Our fine-tuning dataset consisted of a substantial 50,000 samples sourced from the Alpaca Dataset, carefully curated and preprocessed to ensure data quality. Through the fine-tuning process, we guided the model through five training epochs.

During these epochs, the model underwent iterative refinement, learning task-specific nuances and adapting its knowledge to the intricacies of the Alpaca Dataset. The goal was to enhance the model's performance and make it a proficient tool for a specific application. This comprehensive fine-tuning approach ensures that the model is well-suited to handle the intricacies of real-world data and deliver accurate results.

QA format:

system_prompt = 'Below is an instruction that describes a task. Write a response that appropriately completes the request\n'
B_INST, E_INST = "### Instruction:\n", "### Response:\n"
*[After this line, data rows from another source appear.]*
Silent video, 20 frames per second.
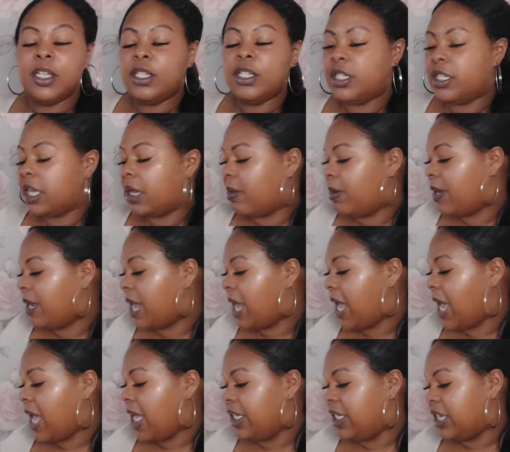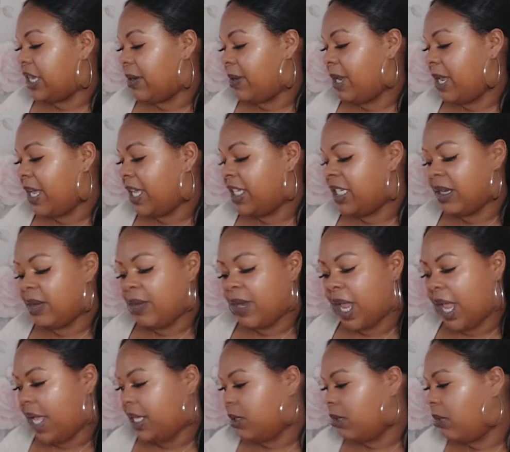Gemini, Gemini,
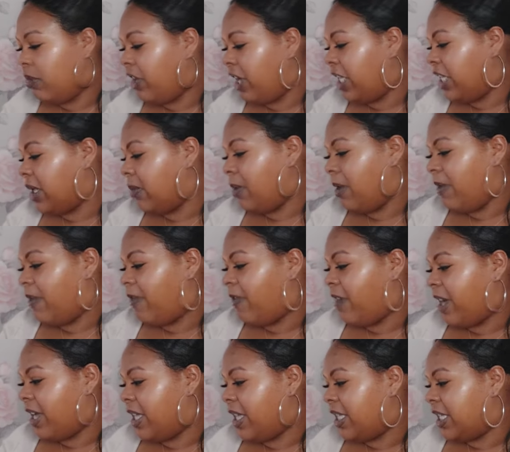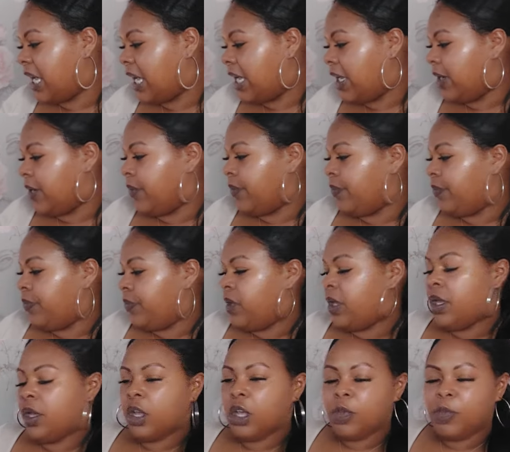Gemini. Some of you guys could be a fire sign,
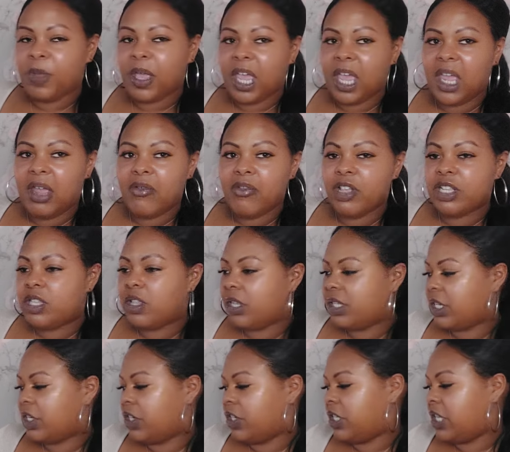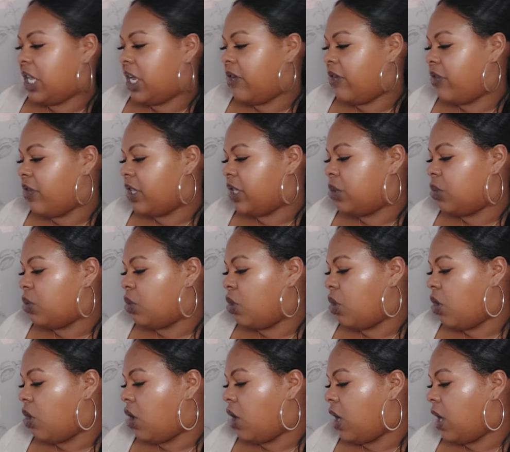could be Aries, Leo, Sagittarius. We
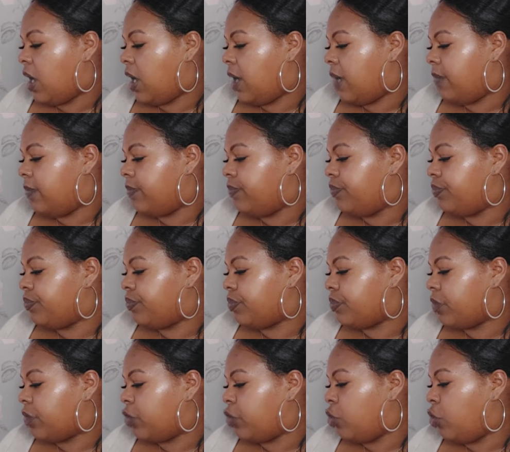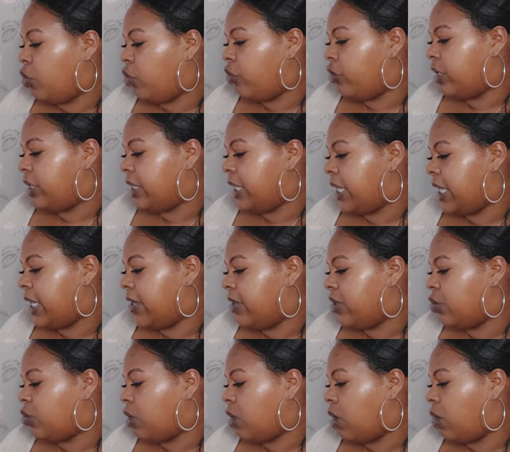got Taurus here
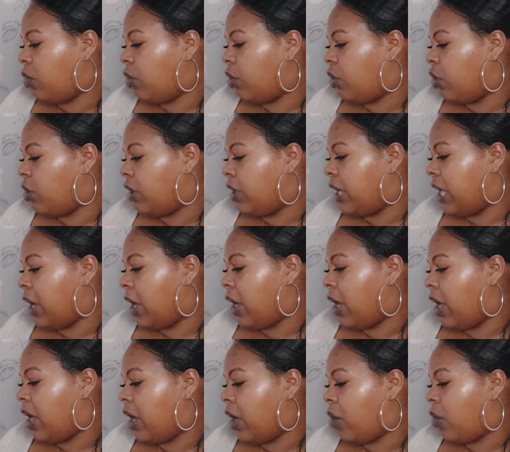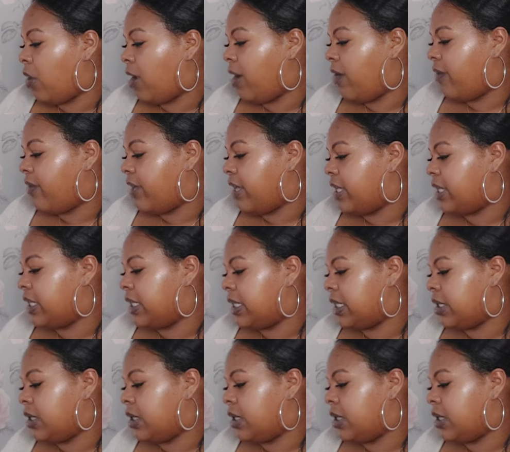as well. We got Aquarius.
prompt = f"{system_prompt}{B_INST}{user_prompt.strip()}\n\n{E_INST}"
<s>Below is an instruction that describes a task. Write a response that appropriately completes the request
### Instruction:
explain newtoen's 3rd law with example
### Response:

where the model generates the text after "### Response:".

Chat format:

Here's a simple example to illustrate this law:

Imagine you're on a skateboard, and you push against a wall with your foot. When you apply force (the action) to the wall by pushing, the wall pushes back on your foot with an equal force in the opposite direction (the reaction). This is why you can feel the wall pushing against your foot.

Another everyday example is when you walk. As your foot pushes backward against the ground (action), the ground pushes your foot forward with an equal force (reaction), propelling you forward.

Newton's Third Law helps explain how objects move and interact with each other, emphasizing that forces always come in pairs and act in opposite directions.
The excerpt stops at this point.